# [EXERCISE]
Output begins at the line with "[0.00-1.00s]" and ends at the last line of the records below. Copy each line in that span exactly, and leave out pictures.

** Opening DATA RECORDS block **

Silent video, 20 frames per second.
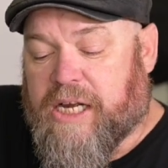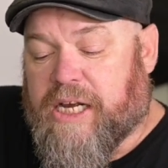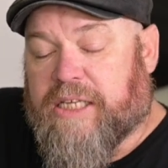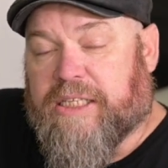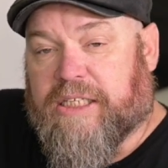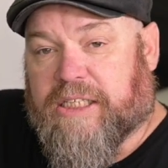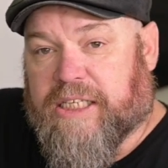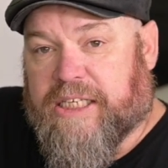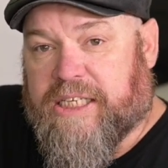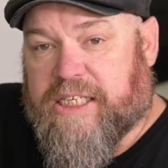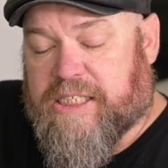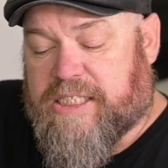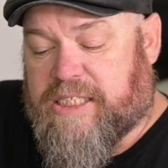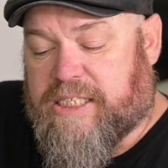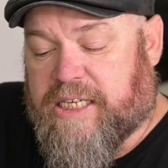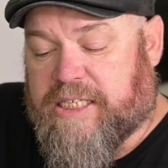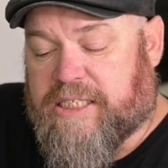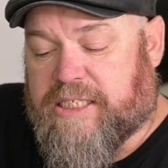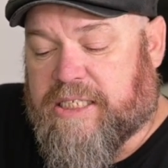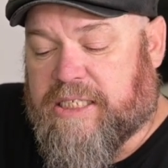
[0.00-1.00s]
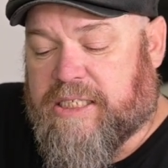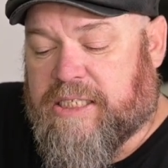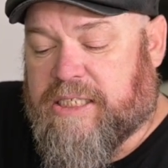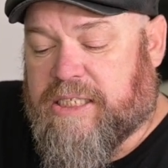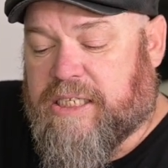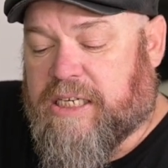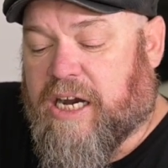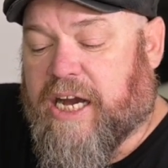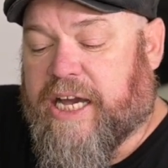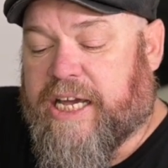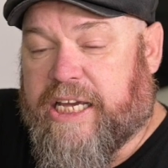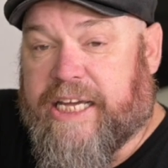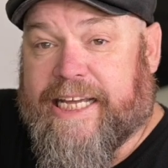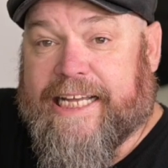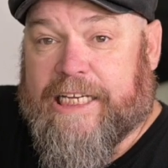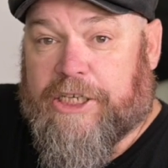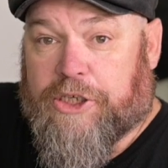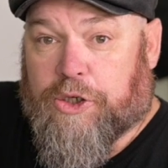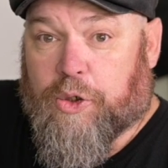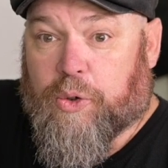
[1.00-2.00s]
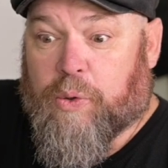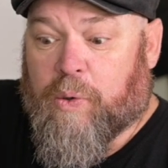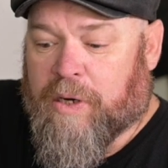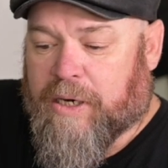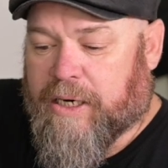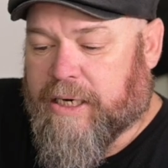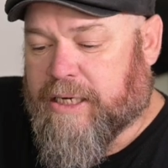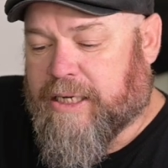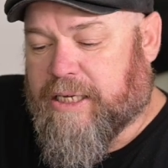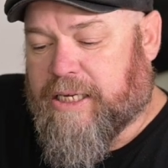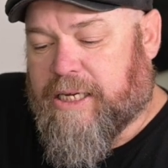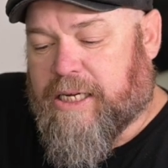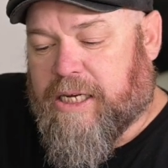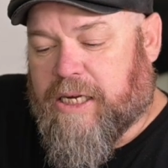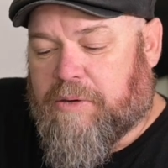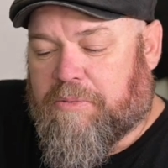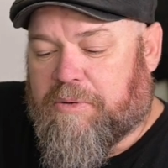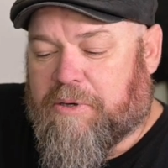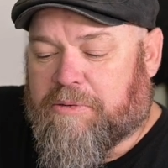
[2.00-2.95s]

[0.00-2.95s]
The lead assessor, i.e. you, will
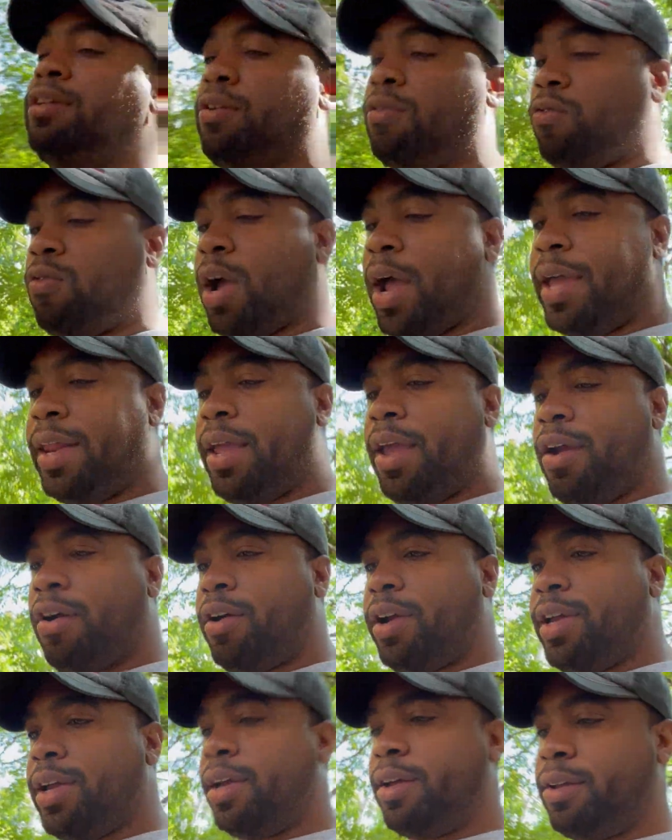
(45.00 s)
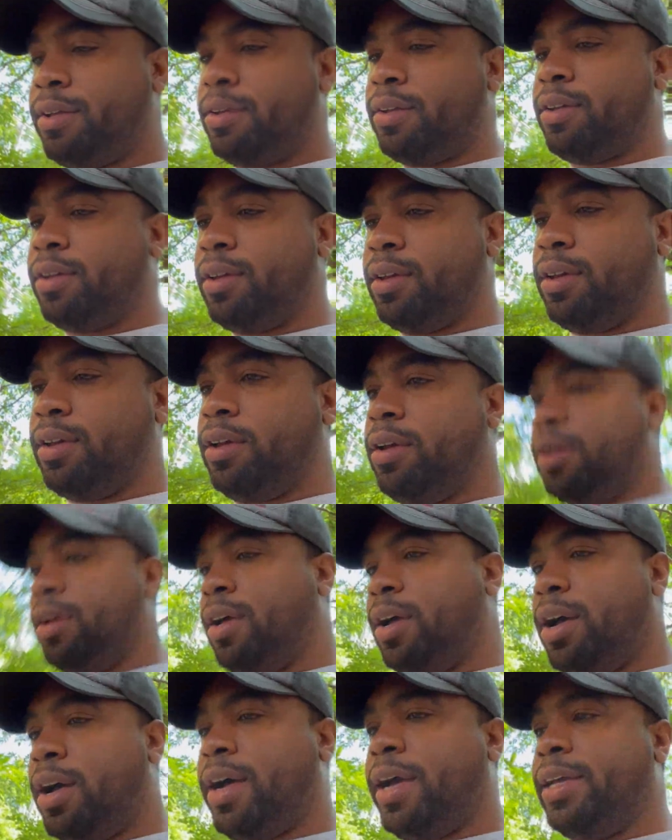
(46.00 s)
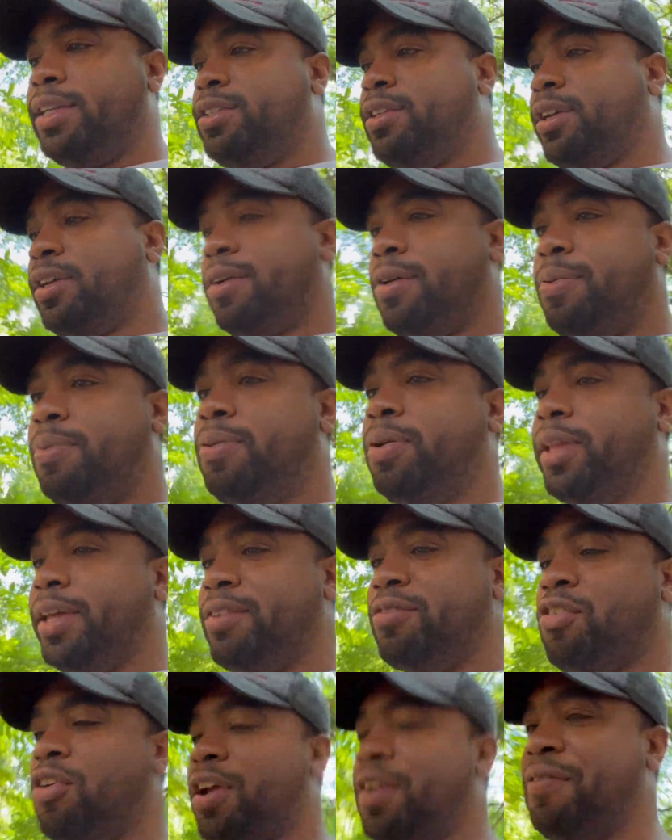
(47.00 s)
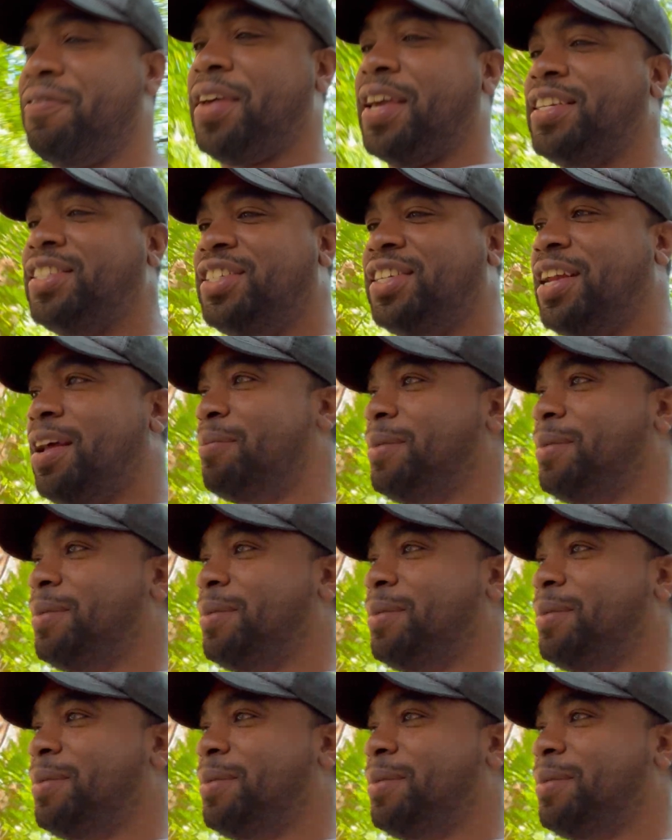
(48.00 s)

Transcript: the right area. It's a complete renovation.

** Closing DATA RECORDS block **

# [RESPONSE TO THIS EXERCISE]
[0.00-1.00s]
[1.00-2.00s]
[2.00-2.95s]

[0.00-2.95s]
The lead assessor, i.e. you, will
(45.00 s)
(46.00 s)
(47.00 s)
(48.00 s)

Transcript: the right area. It's a complete renovation.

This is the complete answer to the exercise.